Revista de imprensa

Patrões recuam no salário mínimo: “Não há condições” para ir além dos 600 euros

Tiago Miranda

Em junho deste ano, o líder da CIP surpreendeu muitas pessoas (e os próprios partidos políticos da esquerda) ao declarar que os patrões poderiam aceitar que o Salário Mínimo Nacional (SMN) ficasse acima dos 600 euros em 2019. Passados três meses, há um recuo no seu discurso: os indicadores não são favoráveis para ir além do valor previsto no início do ano, diz

A contratação de mais funcionários públicos e o aumento de salários dos mesmos não pode servir de justificação para um aumento de impostos, avisa António Saraiva, presidente da Confederação Empresarial de Portugal (CIP), em entrevista ao “Público” e à Renascença esta quinta-feira. “Gostaríamos que houvesse preocupação e atenção.
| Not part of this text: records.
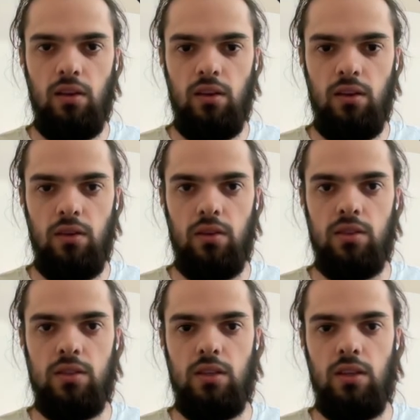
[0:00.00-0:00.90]
You can
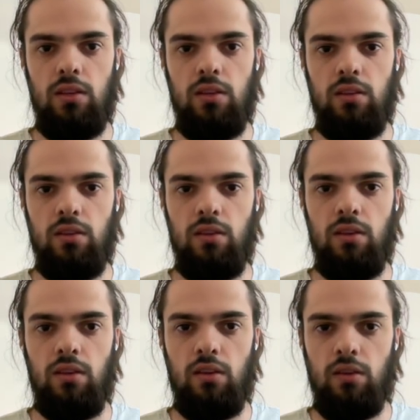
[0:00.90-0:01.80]
see it in
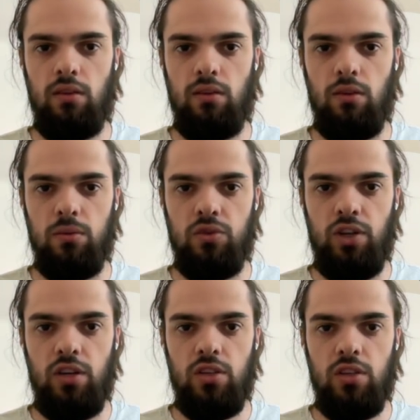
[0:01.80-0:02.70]
the DOM
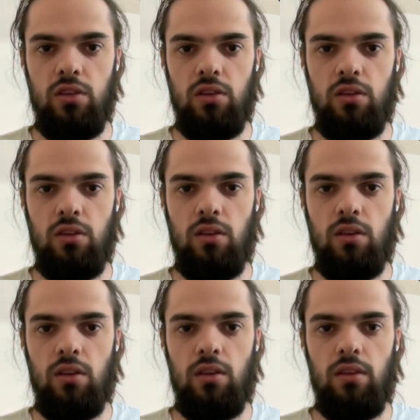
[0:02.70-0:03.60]
structure.
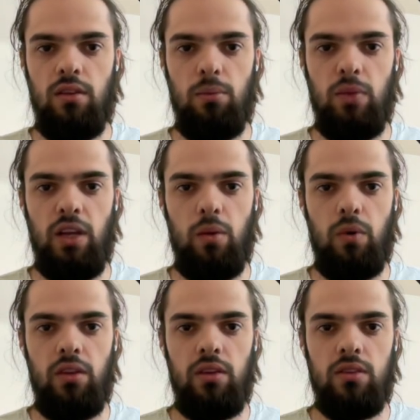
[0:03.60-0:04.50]
The black
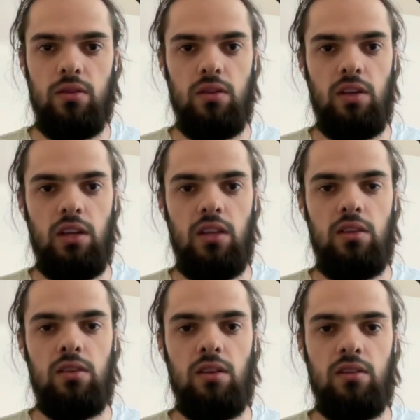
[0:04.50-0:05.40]
one is not
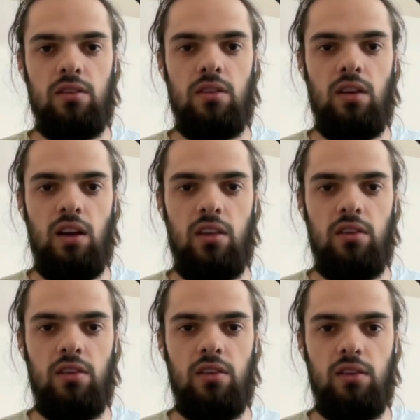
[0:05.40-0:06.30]
located under the
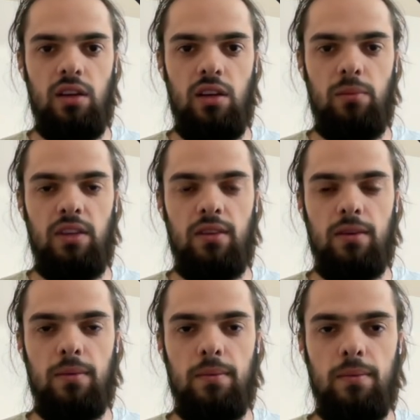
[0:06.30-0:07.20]
header element.
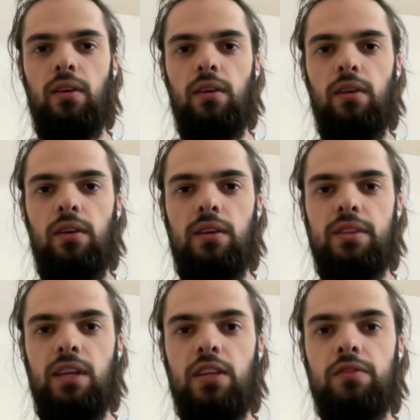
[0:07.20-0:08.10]

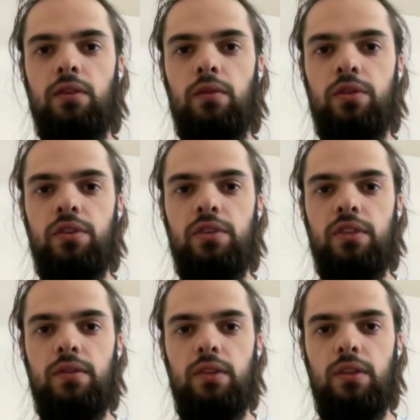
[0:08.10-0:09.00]
Thanks for watching this
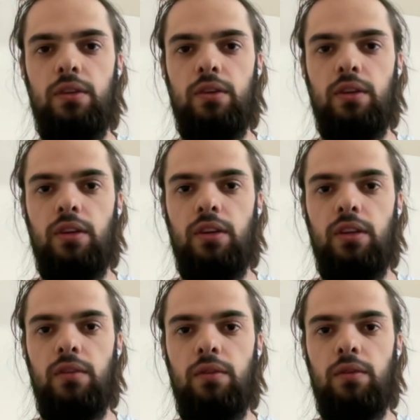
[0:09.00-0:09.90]
video, and
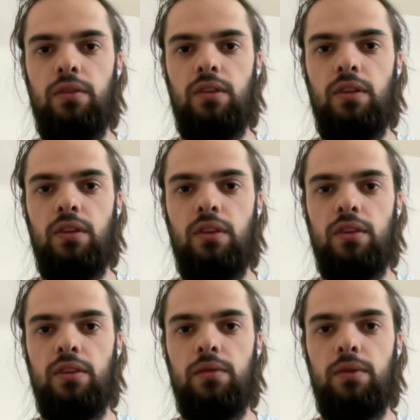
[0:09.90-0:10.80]
if you think
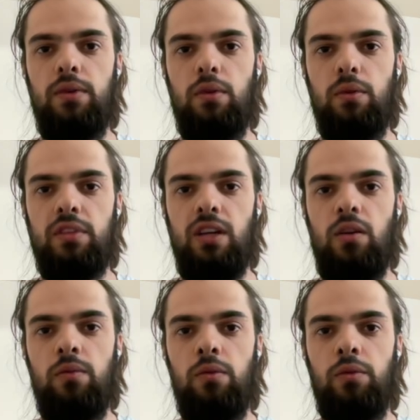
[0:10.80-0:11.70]
this video was
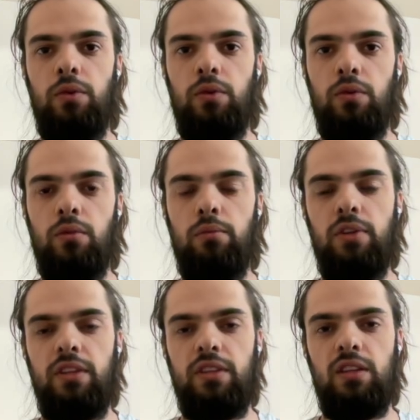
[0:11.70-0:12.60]
helpful to you,
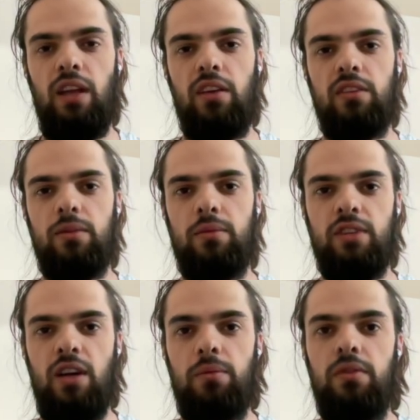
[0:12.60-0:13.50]
please like and
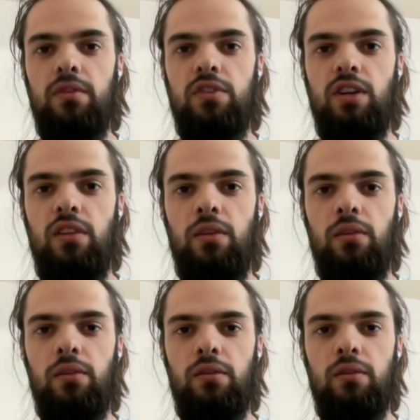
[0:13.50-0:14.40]
subscribe to the channel.
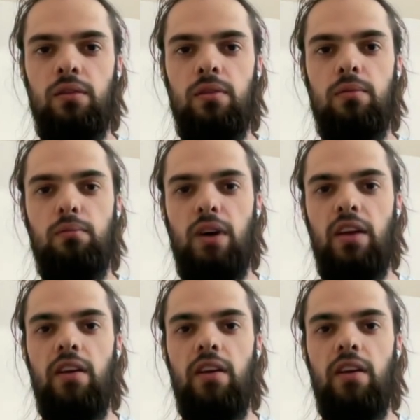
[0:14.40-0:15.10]
Bye.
É que aumentos de salários, chamar ao quadro os precários ou os horários de 35 horas acarretam inevitável aumento da despesa. (...) Não desejamos que, mais uma vez, as despesas - sendo que algumas possam ter critérios legítimos e socialmente aceitáveis - venham a ser compensadas por aumento de impostos; porque quer as empresas, quer as famílias estão exauridas na capacidade de suportar novos impostos”, atira.
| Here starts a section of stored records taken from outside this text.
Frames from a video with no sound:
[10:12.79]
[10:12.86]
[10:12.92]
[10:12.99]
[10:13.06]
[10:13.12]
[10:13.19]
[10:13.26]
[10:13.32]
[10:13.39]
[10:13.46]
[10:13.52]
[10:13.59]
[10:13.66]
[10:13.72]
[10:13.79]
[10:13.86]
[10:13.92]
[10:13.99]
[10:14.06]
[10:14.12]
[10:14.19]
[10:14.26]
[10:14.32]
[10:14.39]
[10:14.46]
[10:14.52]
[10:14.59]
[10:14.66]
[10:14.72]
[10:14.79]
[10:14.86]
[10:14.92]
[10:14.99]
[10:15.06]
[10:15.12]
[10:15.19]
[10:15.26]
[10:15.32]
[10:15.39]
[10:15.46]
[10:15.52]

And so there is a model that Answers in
Em junho deste ano, o líder da CIP surpreendeu muitas pessoas (e os próprios partidos políticos da esquerda) ao declarar que os patrões poderiam aceitar que o Salário Mínimo Nacional (SMN) ficasse acima dos 600 euros em 2019. Passados três meses, há um recuo no seu discurso: os indicadores não são favoráveis para ir além dos 600 euros, diz.
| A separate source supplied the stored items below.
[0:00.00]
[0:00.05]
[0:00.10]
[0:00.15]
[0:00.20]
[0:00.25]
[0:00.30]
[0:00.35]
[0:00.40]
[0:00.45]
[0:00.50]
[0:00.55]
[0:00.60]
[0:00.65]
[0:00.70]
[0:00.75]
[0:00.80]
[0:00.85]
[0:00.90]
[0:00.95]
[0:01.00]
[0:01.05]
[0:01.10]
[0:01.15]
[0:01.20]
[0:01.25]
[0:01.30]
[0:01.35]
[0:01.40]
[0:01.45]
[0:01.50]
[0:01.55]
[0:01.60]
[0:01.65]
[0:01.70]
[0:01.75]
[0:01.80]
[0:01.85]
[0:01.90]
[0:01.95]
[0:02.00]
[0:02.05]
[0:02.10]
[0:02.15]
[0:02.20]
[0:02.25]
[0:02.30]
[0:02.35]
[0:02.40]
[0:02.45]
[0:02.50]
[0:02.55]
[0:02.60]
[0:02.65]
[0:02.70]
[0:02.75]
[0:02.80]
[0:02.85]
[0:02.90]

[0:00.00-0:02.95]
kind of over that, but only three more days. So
“Até agora a discussão do SMN tem estado, invariavelmente, do lado do Governo e das centrais sindicais, enquanto às entidades patronais cabe apenas a subscrição dos valores que uns e outros vão dirimindo. É tempo de chamar as entidades patronais, que são quem paga os salários, a esta discussão. Sempre temos dito que o SMN tem de estar indexado a factores mensuráveis: a produtividade, o crescimento económico e a inflação. Avaliando estes critérios e se os mesmos forem positivos – sendo certo que muitas empresas estão a vender mais e a exportar mais e porque nas 115 mil empresas que a CIP representa a esmagadora maioria já paga acima dos 600 euros – poderíamos admitir [ir mais longe]. Por outro lado, estávamos a querer introduzir na discussão do futuro OE para 2019 alguns novos critérios para que, em sede de negociação, pudéssemos ter alguns ganhos de causa.

Lamentavelmente, isso foi mal compreendido e indicadores como a produtividade continuam a cair e o investimento não dá sinais de recuperação. De junho para cá, acho que não há condições para elevar o SMN além daquele valor que o Governo já nos apresentou e que será, em janeiro de 2019, os 600 euros”, justificou.

Ainda na mesma entrevista, António Saraiva deixou críticas à oposição que Rui Rio tem feito no Parlamento. “O PSD - pelas divisões internas, por esta liderança e pela contestação a esta liderança de Rui Rio - tem andado envolvido em questões internas e isso não lhe terá permitido um trabalho político mais consequente e mais assertivo em sede parlamentar”, disse.